Aquel día hacía calor y su rostro reflejaba un cierto
agradecimiento cada vez que alguien abría la puerta de la iglesia
dejando escapar el fresco de la roca. Cuando la gente terminó de
entrar a misa de doce se quitó el sombrero. Tenía el pelo
empapado en sudor y unas cuantas gotas resbalaron desde el
flequillo hasta sus pobladas cejas, ya grises, jugueteando por el
camino con los valles y las crestas que formaban las arrugas de
su frente. Se pasó la mano por ésta secando la mayoría de ellas,
pero unas pocas se deslizaron por el arco de sus dejas para
continuar por las mejillas de aquel rostro enjuto y moreno por
las que despuntaba una barba rala de varios días, que seguía por
toda la parte inferior de la cara para cortarse poco más abajo de
la altura de la nuez. El cosquilleo de la gota deslizandose por
su mejilla hizo que se llevara la mano para secarla. Al sentir la
barba pinchandole la apartó bruscamente. Luego volvió a frotarse
las mejillas y la barbilla y se preguntó cuánto tiempo había
pasado desde la última vez que había tomado un buen baño y se
afeitara. Sonrió pesadamente y bajó la mano al bolsillo; sacó
las monedas y contó lo que había conseguido. No era mucho, pero
quizá, con un poc de suerte, consiguiera, otra vez, que el
párroco le diera algo de comer; al fin y al cabo, pensó, era su
parroquia.
Un nuevo feligrés entró en la iglesia apersurado. Llegaba
tarde. De nuevo el fresco del templo se escapó para sacarle de su
abotargamiento y devolverle a la realidad.
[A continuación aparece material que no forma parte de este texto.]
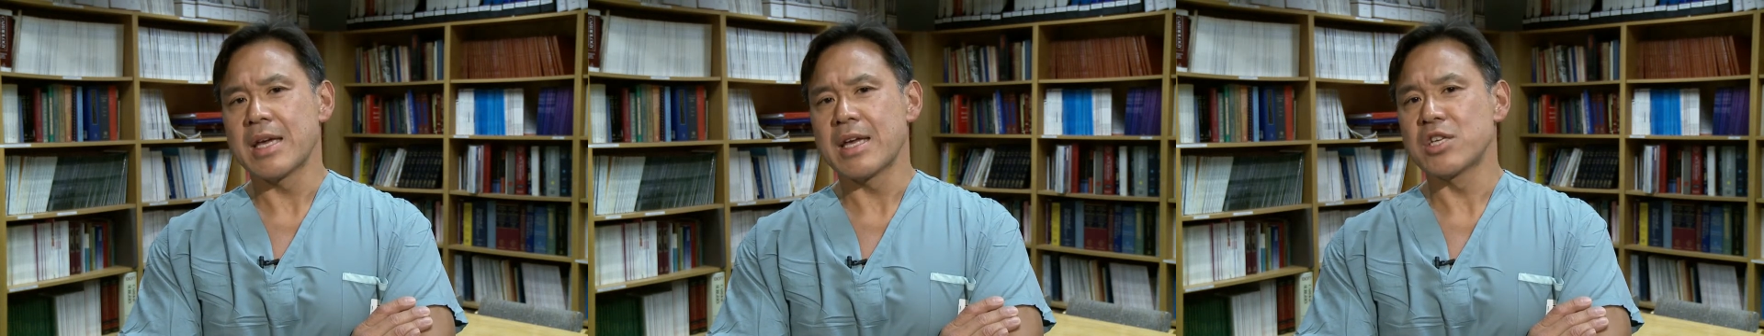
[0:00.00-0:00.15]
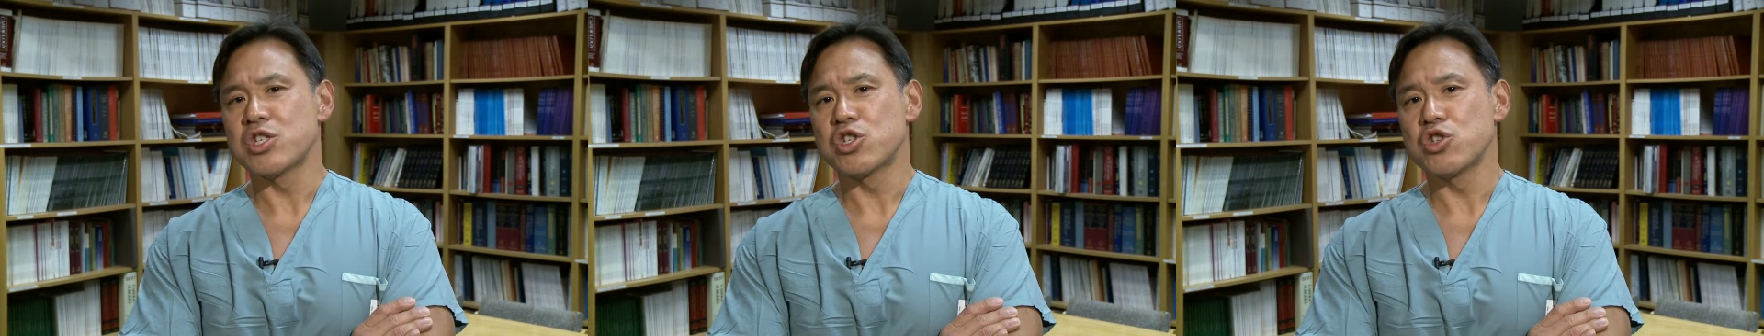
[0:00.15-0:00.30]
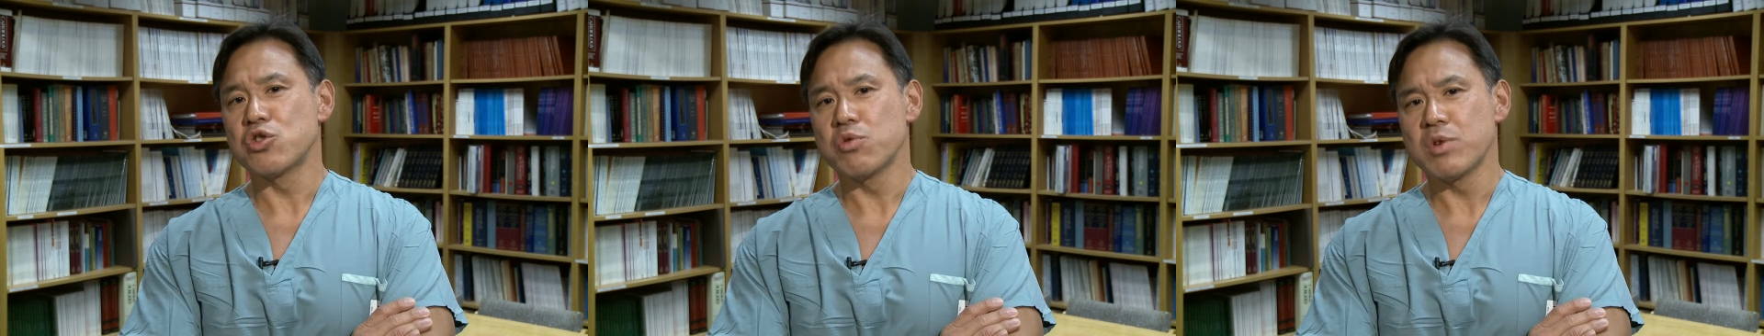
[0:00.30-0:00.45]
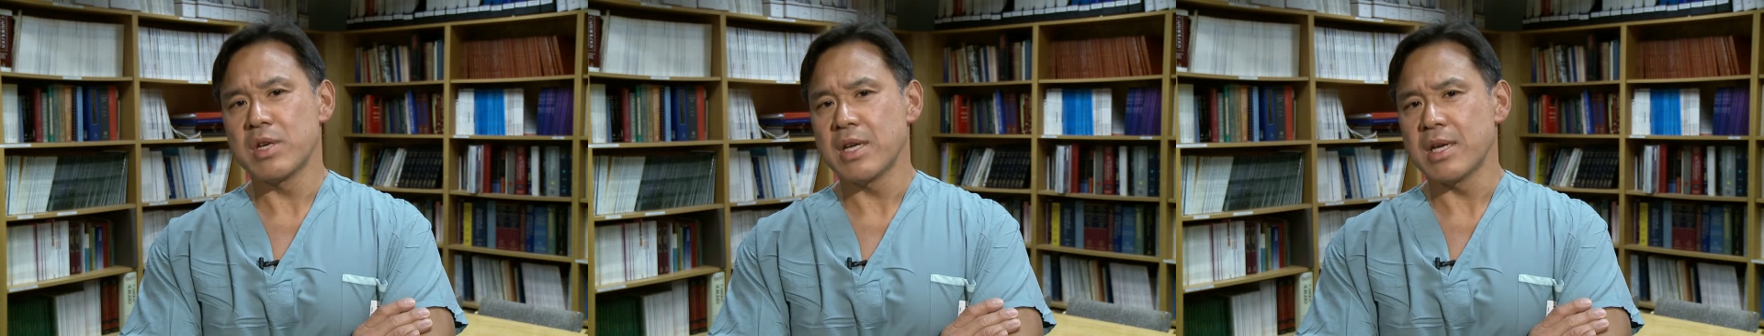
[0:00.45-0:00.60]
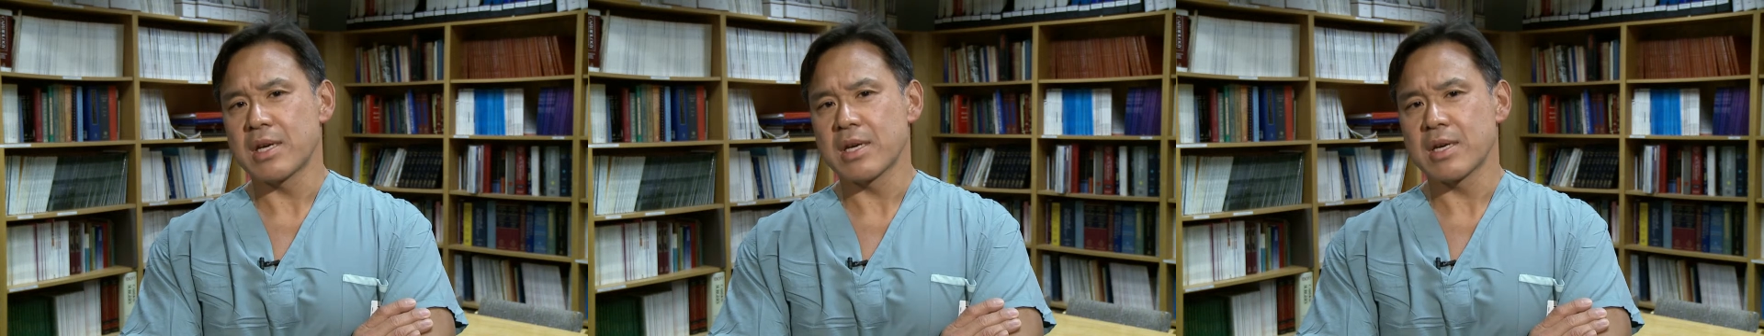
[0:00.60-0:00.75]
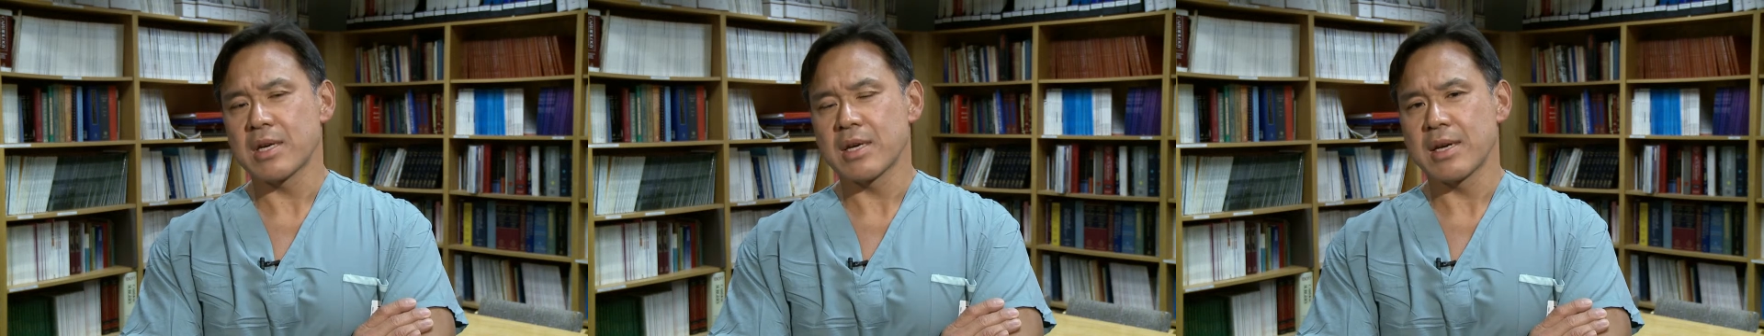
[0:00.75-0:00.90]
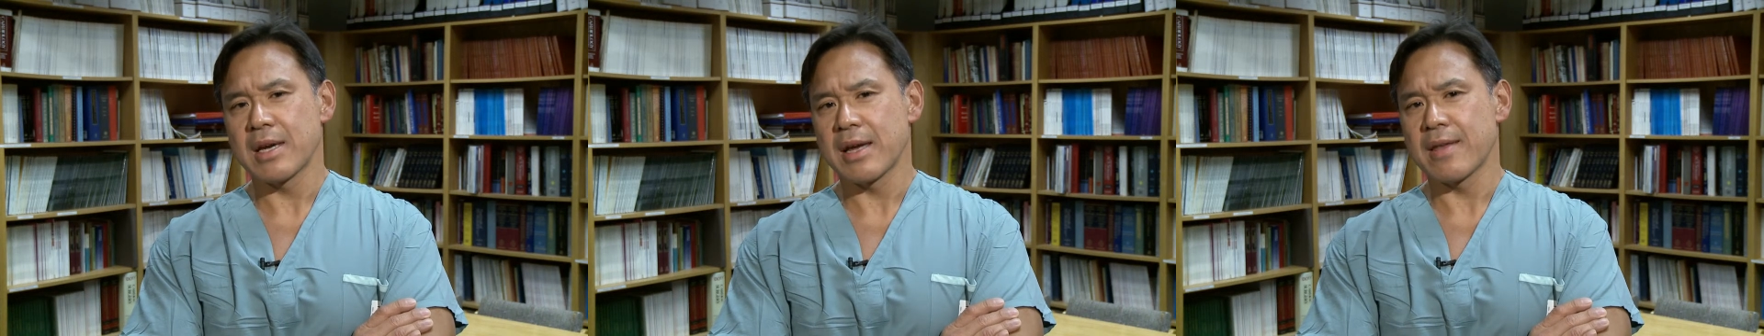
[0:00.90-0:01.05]
is unique
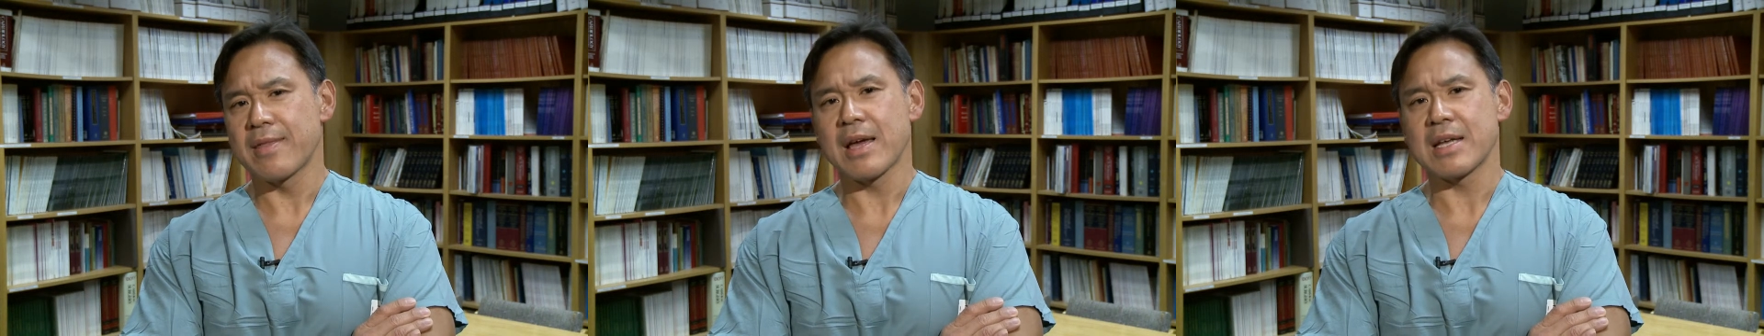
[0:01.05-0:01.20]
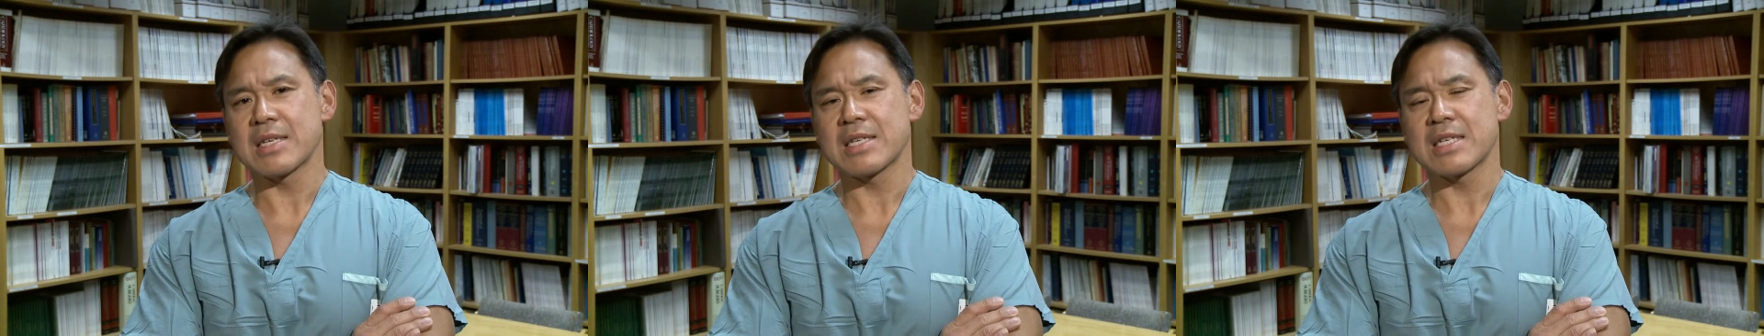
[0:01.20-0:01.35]
in that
Volvió a meter el
dinero en el bolsillo, se pasó la mano por el pelo para echarlo
hacia atrás y se volvió a poner el gastado sombrero. Luego se
desabotonó cuidadosamente el frac, no quería que se soltase
ninguno de los botones que tanto le había costado coser la noche
anterior. Dejó caer su espalda pesadamente sobre una de las
inmensas columnas que sostenían el pórtico de entrada de aquella
enorme iglesia gótica y sintió como un escalofrío le recorría la
espalda al contanto con la agradable frialdad de la piedra.
Del interior de la iglesia comenzó a salir un tímido
murmullo que moría unos pocos metros por delante de donde él se
encontraba; había empezado el Salmo Responsorial. Todavía tendría
que esperar hasta la Comunión para reanudar su trabajo; mucha
gente no esperaba a recibir la bendición del sacerdorte antes de
salir, creían haber cumplido con su conciencia, al menos, durante
el resto de la semana.
Se percató de una preciosa joven junto al sauce llorón que
había en el pequeño jardín que adornaba la fachada de la iglesia
y que parecía estar esperando a alguien por la forma en que
miraba una y otra vez su el reloj. Vestía una minifalda de cuero
negro, bien ceñida, que apenas si la cubría unos centímetros por
debajo del comienzo del muslo y una camisa blanca que
transparentaba lo poco que cubría, anudada por encima del ombligo
y desabotonada de forma que mostraba, generosa, su escote. Sintió
un hormigueo en la parte inferior del abdomen que terminó por
transformarse en una incómda hinchazón. El pelo largo, liso y
negro de la joven completaba aquella incitante imagen. La chica
jugueteó nerviosa con el bolso y al poco sacó un cigarrillo. Fue
en el mismo instante en que lo encendía cuando un coche se detuvo
junto a ella. Ella señaló el reloj y dijo algo que no pudo
escuchar, pero que supuso que haría referencia a la impuntualidad
del recién llegado. Luego se montó en el coche dejando ver,
cuando se sentó, la parte superior del muslo. Mientras acariciaba
esa imagen con la vista el conducto debía perdir a la joven que
no fumara ya que ésta tiró el cigarillo tras una breve protesta.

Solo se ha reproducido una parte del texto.